_Task_
Every record below should be repeated word for word, with the pictures left out.

_Entries supplied_
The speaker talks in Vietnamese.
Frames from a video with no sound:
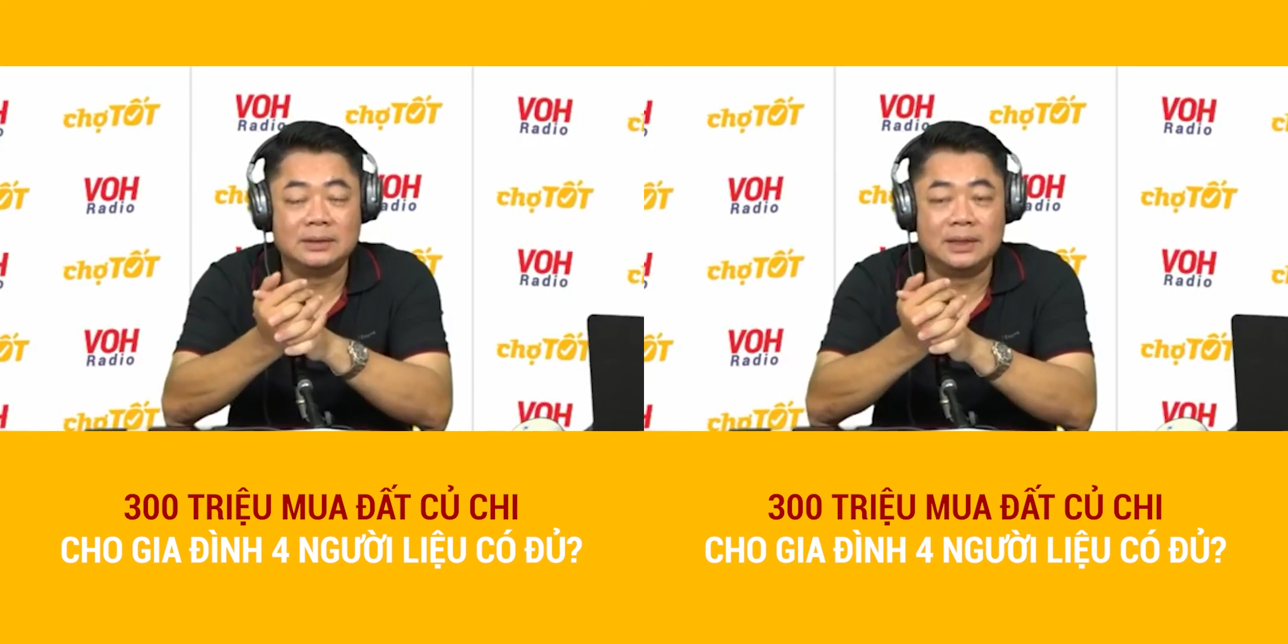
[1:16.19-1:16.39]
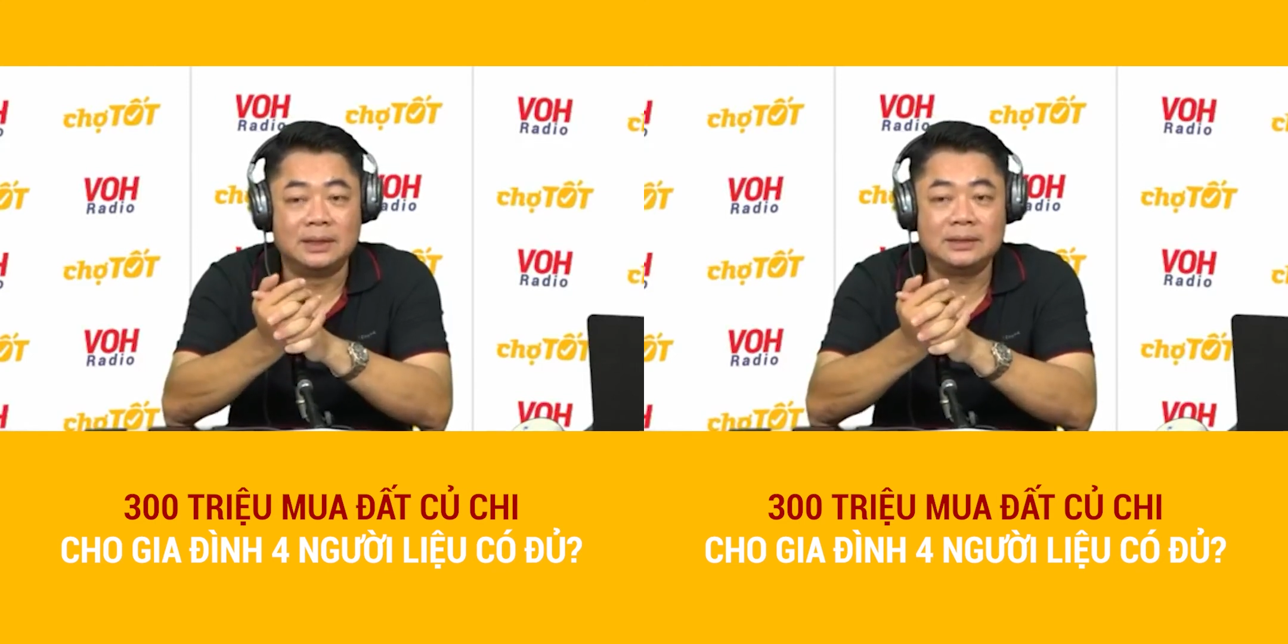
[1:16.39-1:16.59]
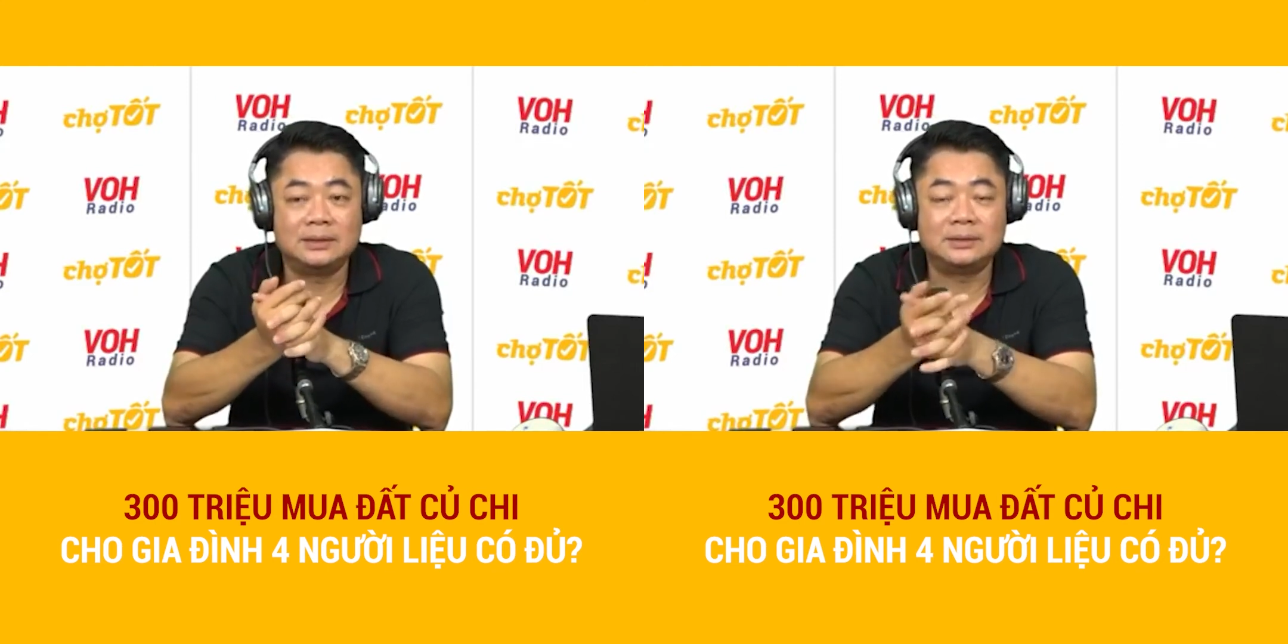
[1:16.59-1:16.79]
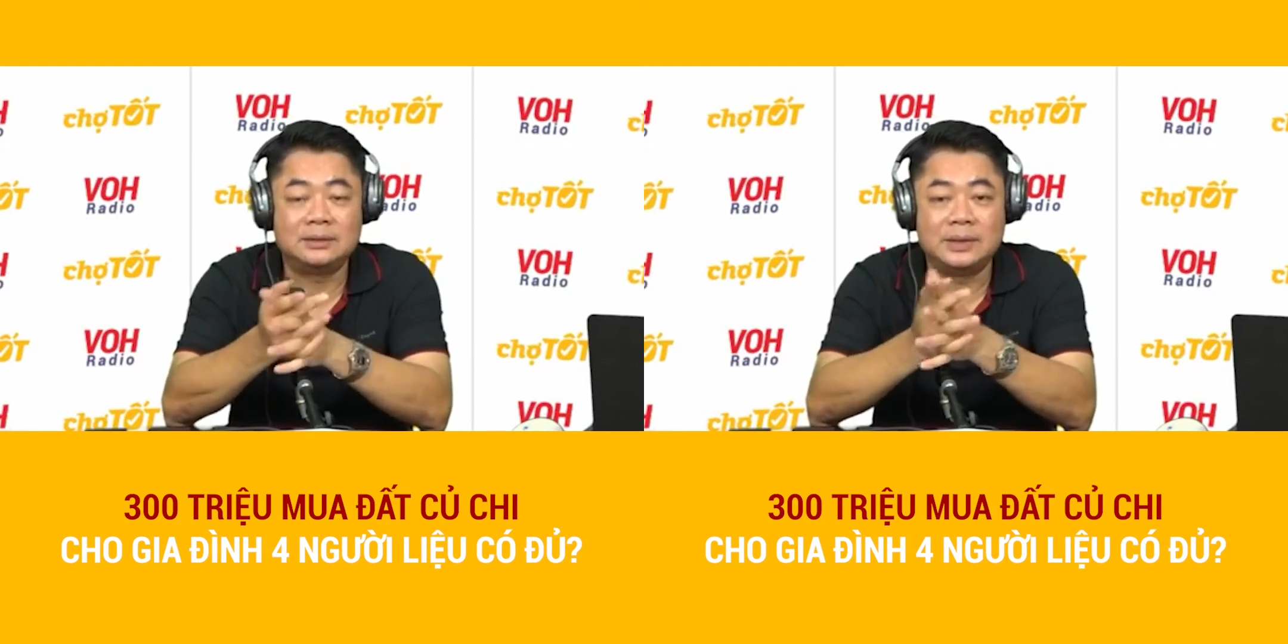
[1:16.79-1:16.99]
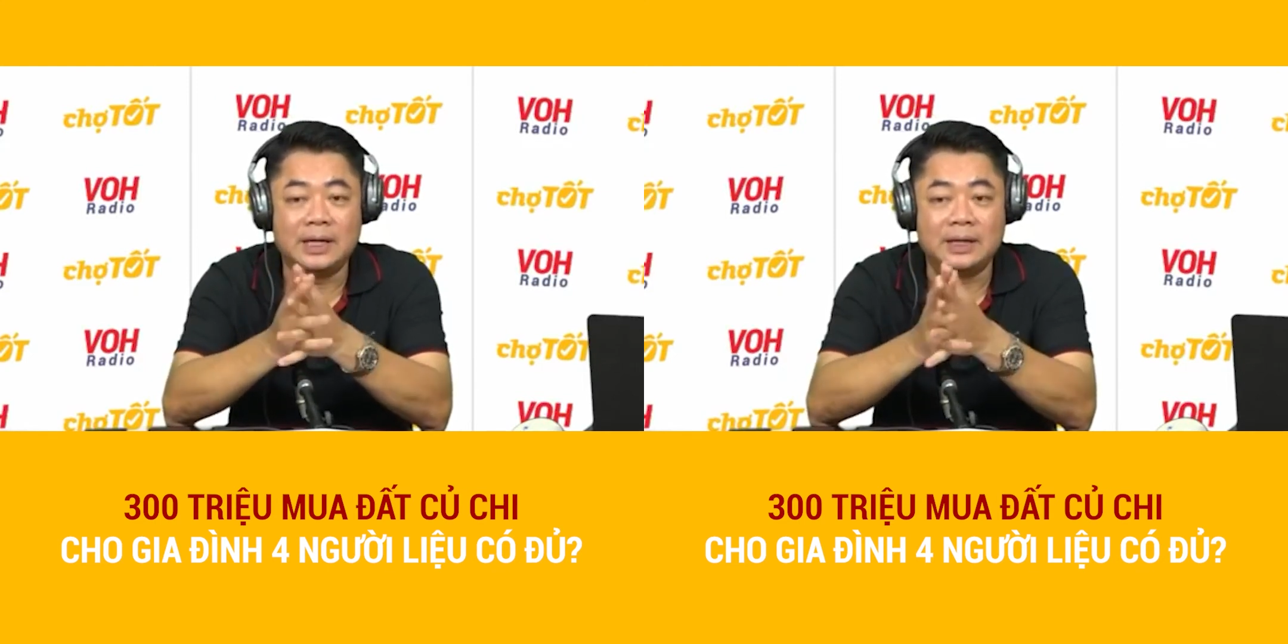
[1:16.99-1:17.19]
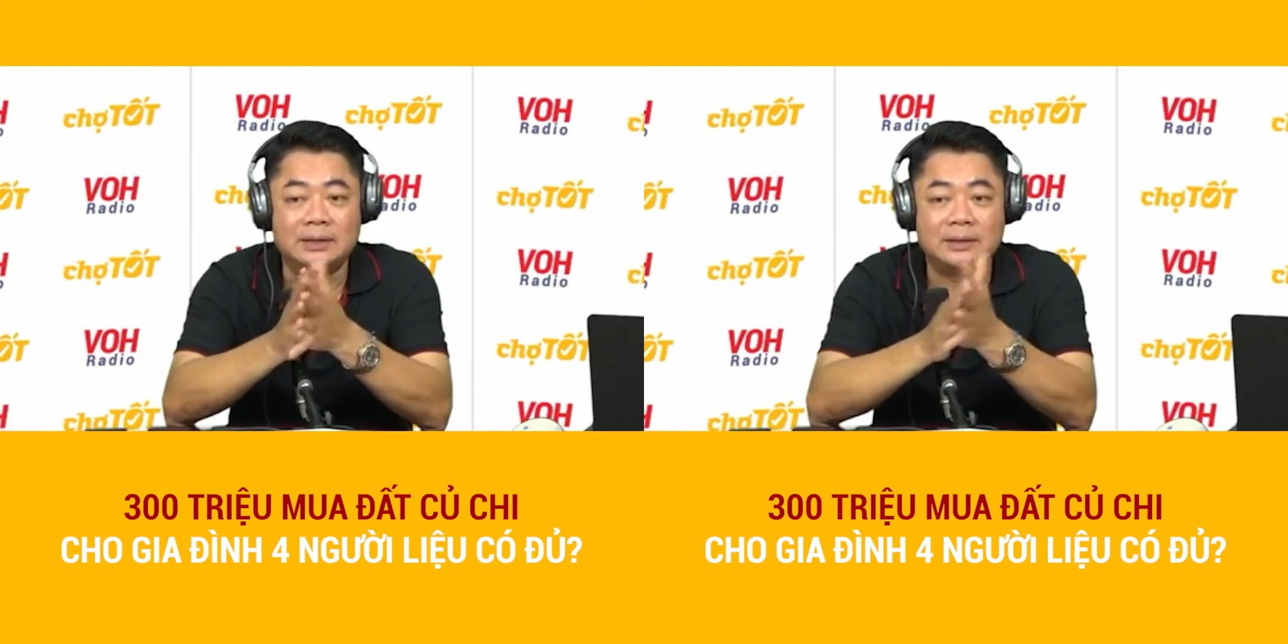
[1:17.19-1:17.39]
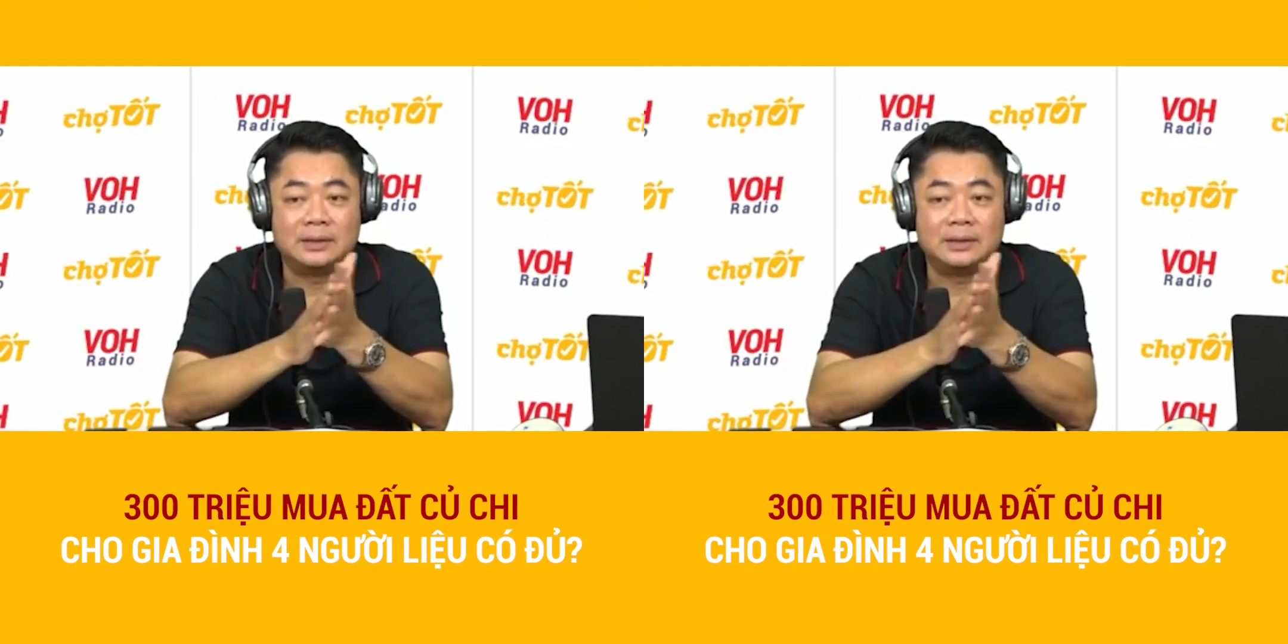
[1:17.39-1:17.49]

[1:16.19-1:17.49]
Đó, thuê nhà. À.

_Reply to the task_
The speaker talks in Vietnamese.
Frames from a video with no sound:
[1:16.19-1:16.39]
[1:16.39-1:16.59]
[1:16.59-1:16.79]
[1:16.79-1:16.99]
[1:16.99-1:17.19]
[1:17.19-1:17.39]
[1:17.39-1:17.49]

[1:16.19-1:17.49]
Đó, thuê nhà. À.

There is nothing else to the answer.